English | 한국어
One objective in, a verified result out.
Give it a goal; it runs the full gated pipeline with expert subagents and refuses to declare success until a machine-checkable gate passes.
No extra install: clone the repo, symlink it into your skills directory, then /supergoal <objective>.
Best starting point: the landing page (bilingual English / 한국어, 3-step quickstart).
A Claude Code skill that takes a single objective through a full, gated development process using expert subagents, then refuses to declare success until a machine-checkable gate passes.

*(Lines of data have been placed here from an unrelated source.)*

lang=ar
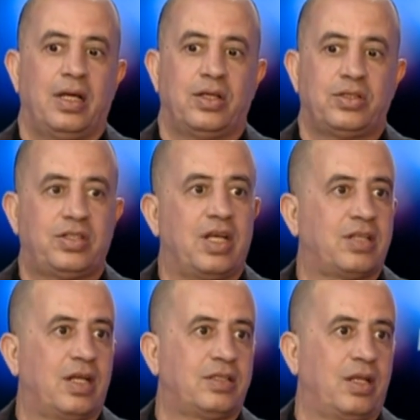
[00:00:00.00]

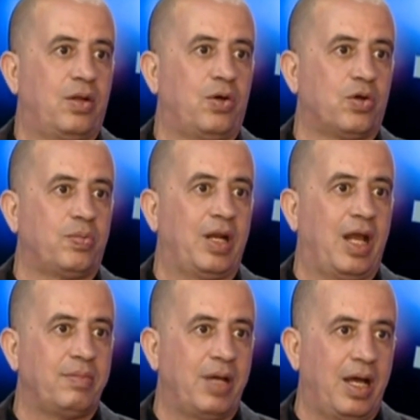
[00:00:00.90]
سياسة الهروب
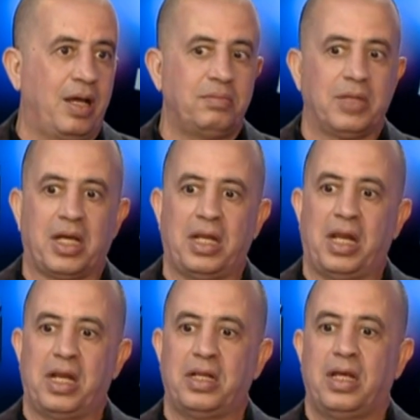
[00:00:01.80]
الأمام من
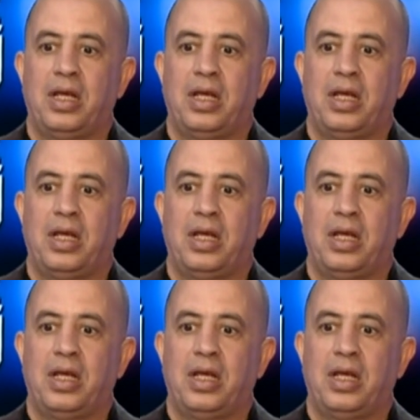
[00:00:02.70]
خلال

Gated lanes, a single shared vault, an untrusted claims.md re-verified by an adversary, and a
literal-bash delivery gate that is never edited to pass. Each role's persona is a bundled file in
agents/, so dispatch is harness-agnostic: it runs the same under Claude Code, Codex, agy, and
other coding CLIs (the orchestrator spawns the persona via the harness's sub-agent mechanism, or runs
it inline where none exists). Nothing to install but the skill itself. (Workflow inspired by
oh-my-symphony.)
New here? Start with the landing page -> cskwork.github.io/supergoal-skill A bilingual (English / 한국어) walkthrough with a 3-step quickstart, the modes, how the builder-vs-verifier split catches real bugs, and the evidence it produces. Best onboarding path before you clone.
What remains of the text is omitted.